Recently, I came across a little-known Saint, Alphonsus Rodriguez, who lived in Spain in the 1500s. Rodriguez was in his 40s, a widower, with no children and a bankrupt,  who on seeking to join a Jesuit monastery was told he was too old and too uneducated to become a priest. He was sent to a Jesuit College on the island of Majorca where he served as a porter and doorkeeper. He turned door-keeping into a sacramental duty. Every time the doorbell rang, he would say, “I’m coming, Lord!” and would then welcome the visitor as Christ himself.

Many brilliant young priests passed through the college. Alphonsus welcomed each one lavishly and many of them turned to him for spiritual counsel. One of them was a man named, Peter Claver, who began meeting with Alphonsus, now 72, on a daily basis. The doorkeeper encouraged the young priest to travel to South America where he devoted his life to caring for slaves, for which he was later recognized as a saint.

Alphonsus Rodriguez was also made a saint, canonized for his own brand of quiet heroism expressed in a life of humility, hospitality and friendship that impacted vast numbers of people across the globe.note

Our Little Lives

Sometimes we can question whether we’re making our lives count. We’re just going about our days as spouse, parent, employee/employer, friend, sibling, child and on wondering whether we’re really making any impact. Inherent in all of us is a desire for significance. Perhaps this drive is stronger in men, I don’t know, but we can also let it lead us astray in chasing after the ‘big’ thing that will make us feel better about ourselves and fill us with pride for being a ‘somebody’.

We’re already significant, aren’t we, in the simple fact that God, the creator of the universe has chosen to give each of one of us, life. That’s right, our God thinks we’re pretty awesome because He made us. We were significant before we were born because God thought of us before we even made an appearance in the womb.

The Great Commission

Therefore, go and make disciples of all nations, baptizing them in the name of the Father and of the Son and of the Holy Spirit, and teaching them to obey everything I have commanded you” (Matthew 28:19-20a NIV)

We’re all familiar with these verses and for many of us we can feel burdened by thinking we’re not doing anything ‘great’ for the Kingdom. Or we might feel this is someone else’s responsibility, that is, those people specifically called to a ministry role of some description.

But, no, we are all called to make disciples. Yes. Every single one of us. But we don’t have to be burdened by it; we can in fact be playing our part by continuing to live out our own little lives. For most of us, the Great Commission will be outworked in our own homes, schoolyards, workplaces, cafes and such like.

How?

Alphonsus Rodriguez provides us with the example. “Do everything in love.” (1 Corinthians 16:14 NIV). We get to choose how we treat everybody we come across today: “I’m coming, Lord!”

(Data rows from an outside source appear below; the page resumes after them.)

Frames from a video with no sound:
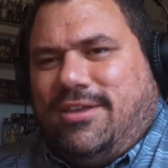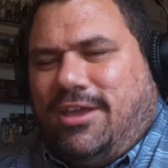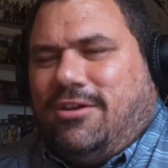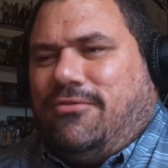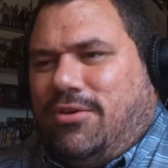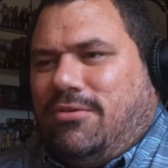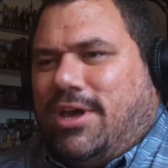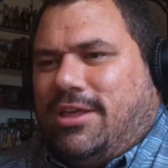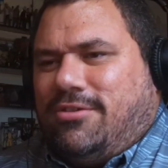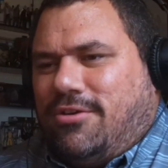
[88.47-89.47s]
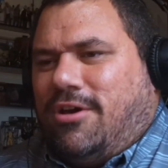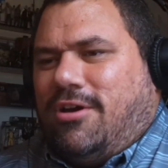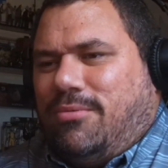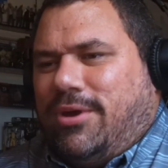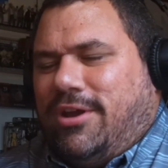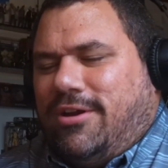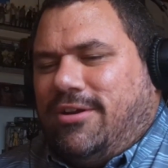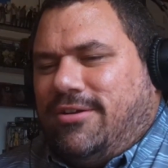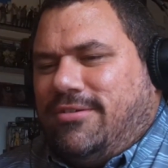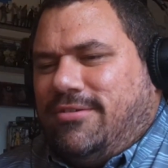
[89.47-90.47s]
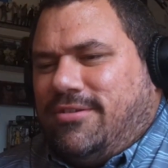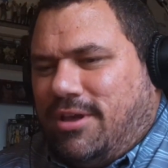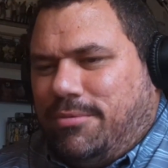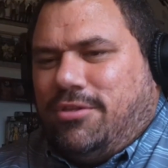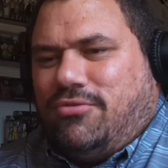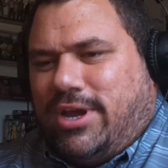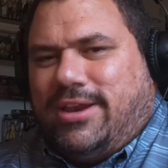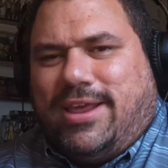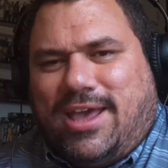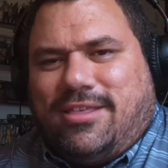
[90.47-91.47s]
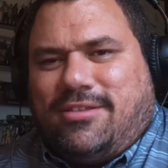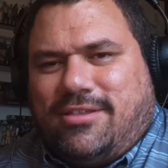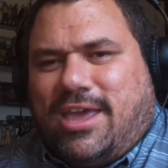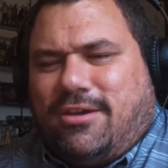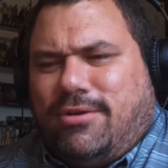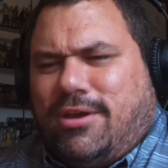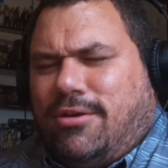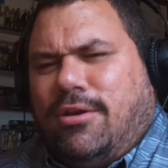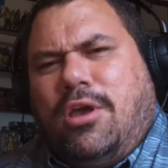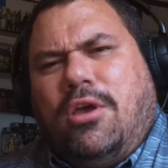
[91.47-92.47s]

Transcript: interview I saw where someone tried to ask Zach Creggor,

Like Alphonsus, we may never know the impact such an attitude might have on our legacy. He most likely had no knowledge that Peter Claver was canonized for his role in South America having passed away long before.

Just Start

Often, we get stuck in thinking we have to do something significant.

“Start where you are, where you can be of service, not a hero.” (Joan Chittister)

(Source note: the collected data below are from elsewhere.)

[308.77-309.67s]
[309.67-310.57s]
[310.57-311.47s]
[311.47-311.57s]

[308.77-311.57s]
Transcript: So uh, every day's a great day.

Start with your spouse. Start with your kids even if they’re driving you nuts. Start with your work colleagues. Choose love. Choose to think you’re addressing the King of Kings. You’ll be surprised how once you start, you’ll keep doing it. And then it spreads. Love begets love. Care begets care.

And in the ordinariness of life, something extraordinary begins to take root.

“I’m coming, Lord!”

Grace and peace, dear friends

Note: my inspiration for this post came from Lectio365 Monday 2 November 2020 Devotional titled: Alphonsus Rodriguez: Hero of Hospitality.